- Katılım
- 18 Mar 2015
- Mesajlar
- 825
Laboratorio Olfattivo Daimiris: Laboratorio Olfattivo markası İtalya merkezli bir parfüm üreticisi ama benim beklentilerimin çok aşağısında bir yerlerde. Beklediğim İtalyan zarafetini, citruslarını, karizmasını bulamadığım gibi, tüm bunların da dışında, İtalyan stili algısından (en azından benim algım) farklı tarzda işlere imza atıyorlar gibi hissettim.
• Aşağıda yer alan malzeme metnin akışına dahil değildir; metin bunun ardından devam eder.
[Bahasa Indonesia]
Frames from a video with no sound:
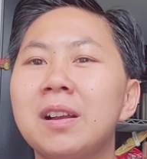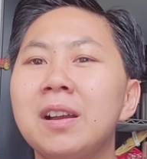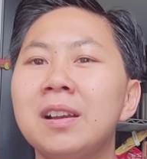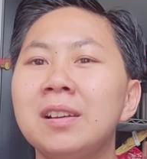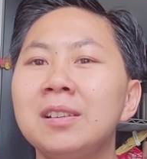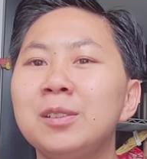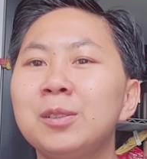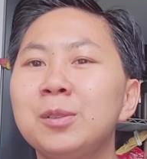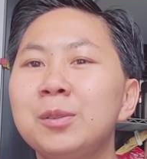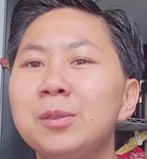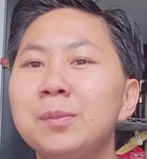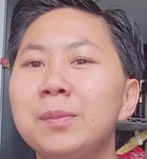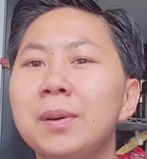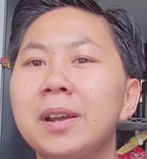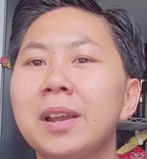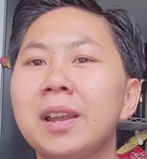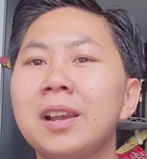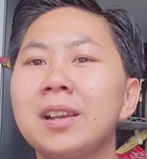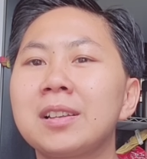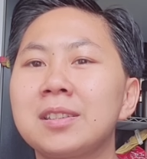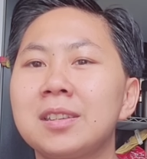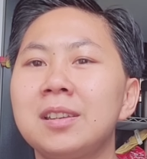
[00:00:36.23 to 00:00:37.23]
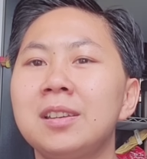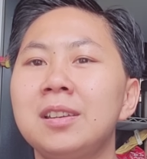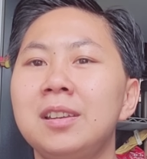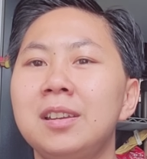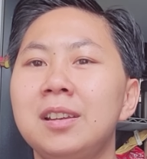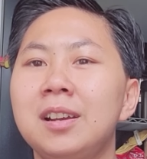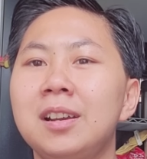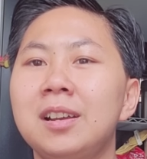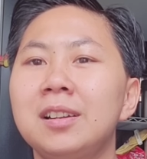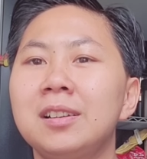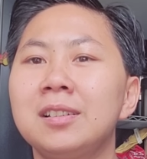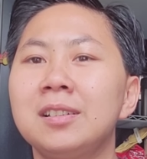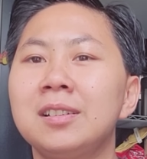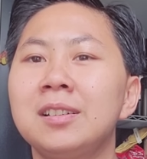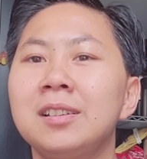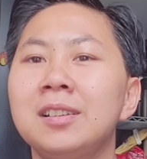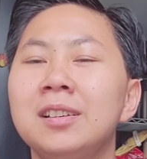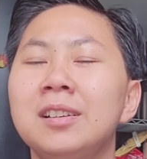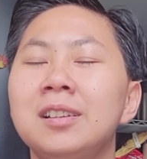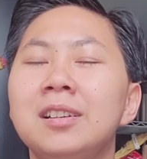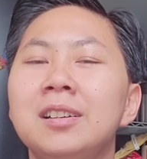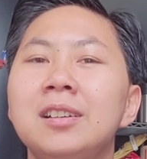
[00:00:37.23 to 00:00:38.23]
berkah itu pakai AC ya kan
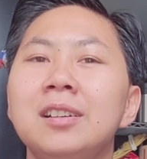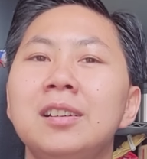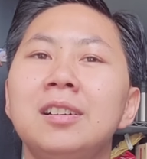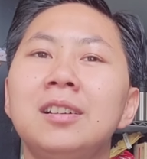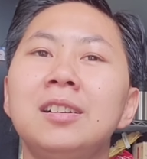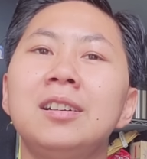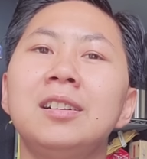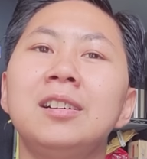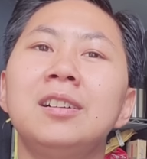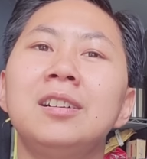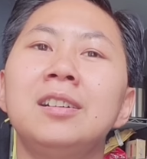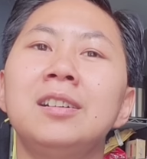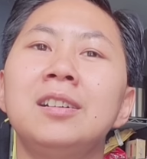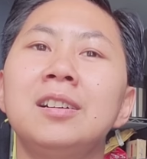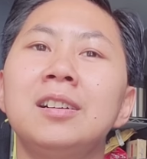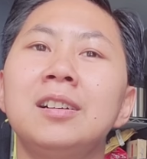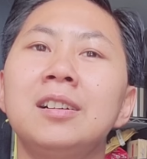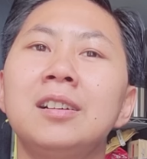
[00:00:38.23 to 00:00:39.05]
uh,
Bu yargı kişisel ve Alkemi, Alambar, Kashnoir ve Nerotic’i denedikten sonra oluştu bende. Daimiris’e gelecek olursak eğer; ilk sıkılışta yoğun ve tatlı bir pudra efekti ile karşılaştım. Neyse ki hemen sakinleşti. Ama sonra da metalik bir gül hissiyatı vermeye başladı. Pierre Guillaume’un kendi markası dışında tasarım yaptığı iki markadan biri (diğeri Phaedon) ve bu markadaki ilk tasarımı imiş. 2010 yılında çıkarıldığını söyleyecek olursam, bu durum beni “acemi iken çıkarmış” düşüncesine itmiyor. Çünkü 2010 yılından önce birçok tasarıma “Parfumerie Generale” markası adı altında imza atmış durumda. Dolayısıyla ben daha güçlü ve olgun bir çalışma beklerdim. En azından sınırlı nota üzerine kurulu bir çalışmanın daha kaliteli ve olgun malzemelerden materyallerden bir araya getirilmesini beklerdim. Bu yönden Daimiris biraz hayal kırıklığı yarattı. Neyse ki koku güzelliğinden kurtarıyor kendini. İris notasını çok sevdiğim için alıp denemek istemiştim zaten. İlk kısmı anlatmıştım. İkinci kısım ise birinci ve ikinci kısım, katmanlar arasında ortaya çıkan safran ile birbirine bağlanıyor ve ikinci kısım yerleşmeye başladığında ise tamamen amber hissedilmeye başlanıyor. Hissiyat tatlı ama kuru. Ayrıca iris de hissedilmeye devam ediyor. İris kullanımı çok tozlu ve kuru. Başlardaki metaliklik neden kaynaklanıyor onu bilemiyorum ama açılışını pek sevmesem de orta kısım bence geçerli nota alıyor. Sevebileceğimi düşündüğüm o yapıyla karşı karşıyayım burada. İrisli tozlu amber. İçerikte rom görünmesine karşın ben pek algılayamadım. Daha çok tatlımsı bir hissi var ama çok yumuşak bir tatlılık. Balzamik bir yapı ile veriyor bunu da. Performansı ortalamanın biraz altında kaldı bende. Özellikle yayılımı düşük. Kalıcılığı ortalama. Tarz olarak daha önce irisli tozlu bir amber kokladığımı hatırlayamadım ve bu yönden beni kendine çekti. Soğuk günlerde sığınılabilecek bir liman olabilir. Ama yeterli mi? Bence çok daha güzeli yapılabilir. Hatta bir gün parfüm yaptığımı hayal etmeye zorladım kendimi ve tasarımını yapacağım temalardan birisi bu olurdu kesinlikle. Kafamdaki şekil Daimiris değildi yani.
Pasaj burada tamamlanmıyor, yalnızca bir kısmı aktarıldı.